# Crawling Assignment Activity 2.2

This notebook interacts with the local crawling assignment server (running at `http://localhost:3000`) to
- discover the site graph with minimal page visits,
- track `node_id` updates for each page, and
- estimate PageRank scores over the discovered link structure.


## Setup and Helper Functions

The web server returns JSON responses. We use `requests` for HTTP and utilities for crawling and scoring.


In [29]:
%pip install beautifulsoup4 --quiet


Note: you may need to restart the kernel to use updated packages.


In [30]:
import requests
import time
import math
import json
import re
from collections import deque, defaultdict
from dataclasses import dataclass, field
from typing import Dict, List, Set, Tuple

from bs4 import BeautifulSoup

BASE_URL = "http://localhost:3000"

session = requests.Session()
session.headers.update({
    "User-Agent": "CrawlerAssignmentBot/1.0",
    "Accept": "text/html,application/json",
})


In [31]:
def fetch_page(path: str = "/") -> str:
    url = BASE_URL.rstrip("/") + path
    response = session.get(url, timeout=10)
    response.raise_for_status()
    return response.text


def parse_page(content: str, path: str) -> dict:
    soup = BeautifulSoup(content, "html.parser")

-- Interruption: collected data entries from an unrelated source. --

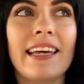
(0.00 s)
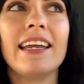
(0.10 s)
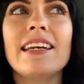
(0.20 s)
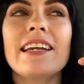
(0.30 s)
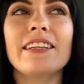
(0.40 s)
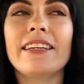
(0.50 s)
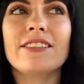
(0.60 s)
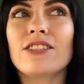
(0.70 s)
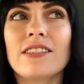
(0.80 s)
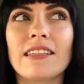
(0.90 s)
It
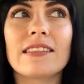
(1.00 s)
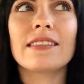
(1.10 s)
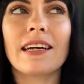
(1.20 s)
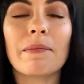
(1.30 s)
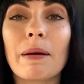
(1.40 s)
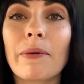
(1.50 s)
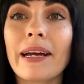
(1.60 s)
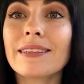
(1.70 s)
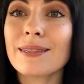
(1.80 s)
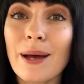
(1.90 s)
just doesn't stick in my
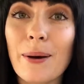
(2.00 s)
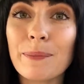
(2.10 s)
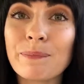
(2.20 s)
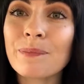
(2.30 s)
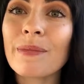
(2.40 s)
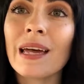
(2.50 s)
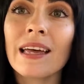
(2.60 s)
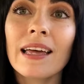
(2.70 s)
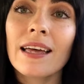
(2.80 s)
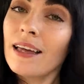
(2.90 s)
brain. So
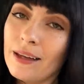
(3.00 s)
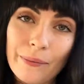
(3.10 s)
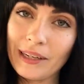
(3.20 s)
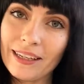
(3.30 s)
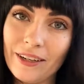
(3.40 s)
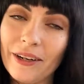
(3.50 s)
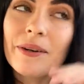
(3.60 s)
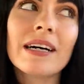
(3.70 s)
what can you do?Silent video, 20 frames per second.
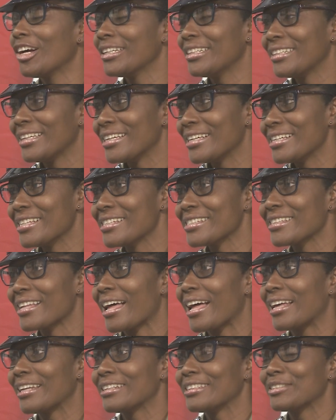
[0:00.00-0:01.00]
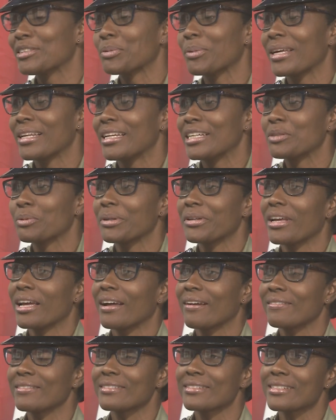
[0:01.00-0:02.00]
holidays, and as well as when you
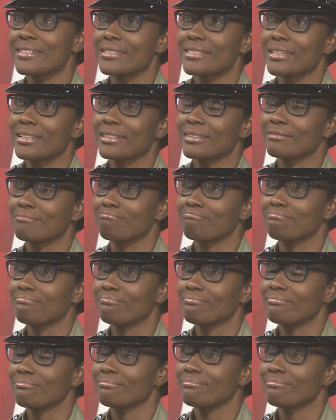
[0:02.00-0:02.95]
have certain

    page_id_text = soup.select_one(".page-id")
    page_id = ""
    if page_id_text:
        page_id = page_id_text.get_text(strip=True).split(":")[-1].strip()

    node_id_elem = soup.select_one(".node-id b")
    node_id = node_id_elem.get_text(strip=True) if node_id_elem else ""

    last_updated_elem = soup.select_one(".last-updated")
    last_updated = ""
    if last_updated_elem:
        last_updated = last_updated_elem.get_text(strip=True)
        if ":" in last_updated:
            last_updated = last_updated.split(":", 1)[-1].strip()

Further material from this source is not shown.